The records START
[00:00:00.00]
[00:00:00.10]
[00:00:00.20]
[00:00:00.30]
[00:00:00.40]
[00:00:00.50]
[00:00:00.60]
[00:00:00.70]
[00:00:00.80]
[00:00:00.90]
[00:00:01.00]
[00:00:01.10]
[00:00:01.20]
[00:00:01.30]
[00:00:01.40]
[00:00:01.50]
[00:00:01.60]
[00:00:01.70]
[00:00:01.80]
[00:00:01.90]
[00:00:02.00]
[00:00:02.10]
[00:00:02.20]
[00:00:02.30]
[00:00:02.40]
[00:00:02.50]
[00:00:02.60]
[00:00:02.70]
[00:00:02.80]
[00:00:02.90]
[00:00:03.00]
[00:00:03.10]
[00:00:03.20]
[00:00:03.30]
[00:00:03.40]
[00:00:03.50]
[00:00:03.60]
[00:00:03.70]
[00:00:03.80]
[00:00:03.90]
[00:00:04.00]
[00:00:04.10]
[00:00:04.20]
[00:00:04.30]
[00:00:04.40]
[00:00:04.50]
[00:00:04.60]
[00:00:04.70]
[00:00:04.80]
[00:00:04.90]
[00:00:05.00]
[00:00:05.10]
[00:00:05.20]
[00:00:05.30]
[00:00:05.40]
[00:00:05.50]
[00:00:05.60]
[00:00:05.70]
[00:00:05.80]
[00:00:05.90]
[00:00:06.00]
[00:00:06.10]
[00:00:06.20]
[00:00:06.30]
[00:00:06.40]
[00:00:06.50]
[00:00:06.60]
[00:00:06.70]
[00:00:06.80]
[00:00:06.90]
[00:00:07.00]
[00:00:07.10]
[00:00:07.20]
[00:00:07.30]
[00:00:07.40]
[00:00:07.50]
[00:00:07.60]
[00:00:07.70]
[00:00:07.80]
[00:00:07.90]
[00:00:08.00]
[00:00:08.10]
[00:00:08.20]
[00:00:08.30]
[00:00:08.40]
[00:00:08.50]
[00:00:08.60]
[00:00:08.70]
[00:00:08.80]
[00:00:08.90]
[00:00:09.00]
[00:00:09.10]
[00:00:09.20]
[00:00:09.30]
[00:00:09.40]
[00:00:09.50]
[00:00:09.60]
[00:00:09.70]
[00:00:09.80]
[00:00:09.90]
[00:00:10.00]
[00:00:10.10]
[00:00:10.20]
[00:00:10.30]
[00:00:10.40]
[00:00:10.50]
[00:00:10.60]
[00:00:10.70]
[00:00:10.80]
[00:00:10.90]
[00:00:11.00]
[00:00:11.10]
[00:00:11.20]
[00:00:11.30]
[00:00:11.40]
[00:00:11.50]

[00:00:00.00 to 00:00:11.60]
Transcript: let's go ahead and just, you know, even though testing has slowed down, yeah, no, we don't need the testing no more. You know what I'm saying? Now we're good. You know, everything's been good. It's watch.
The records END
▶ _Your assignment_
Taking the line with "[00:00:08.30]" as the start and the last line of the data above as the end, write out those two lines and every line between them exactly, and only those.

▶ _Your response_
[00:00:08.30]
[00:00:08.40]
[00:00:08.50]
[00:00:08.60]
[00:00:08.70]
[00:00:08.80]
[00:00:08.90]
[00:00:09.00]
[00:00:09.10]
[00:00:09.20]
[00:00:09.30]
[00:00:09.40]
[00:00:09.50]
[00:00:09.60]
[00:00:09.70]
[00:00:09.80]
[00:00:09.90]
[00:00:10.00]
[00:00:10.10]
[00:00:10.20]
[00:00:10.30]
[00:00:10.40]
[00:00:10.50]
[00:00:10.60]
[00:00:10.70]
[00:00:10.80]
[00:00:10.90]
[00:00:11.00]
[00:00:11.10]
[00:00:11.20]
[00:00:11.30]
[00:00:11.40]
[00:00:11.50]

[00:00:00.00 to 00:00:11.60]
Transcript: let's go ahead and just, you know, even though testing has slowed down, yeah, no, we don't need the testing no more. You know what I'm saying? Now we're good. You know, everything's been good. It's watch.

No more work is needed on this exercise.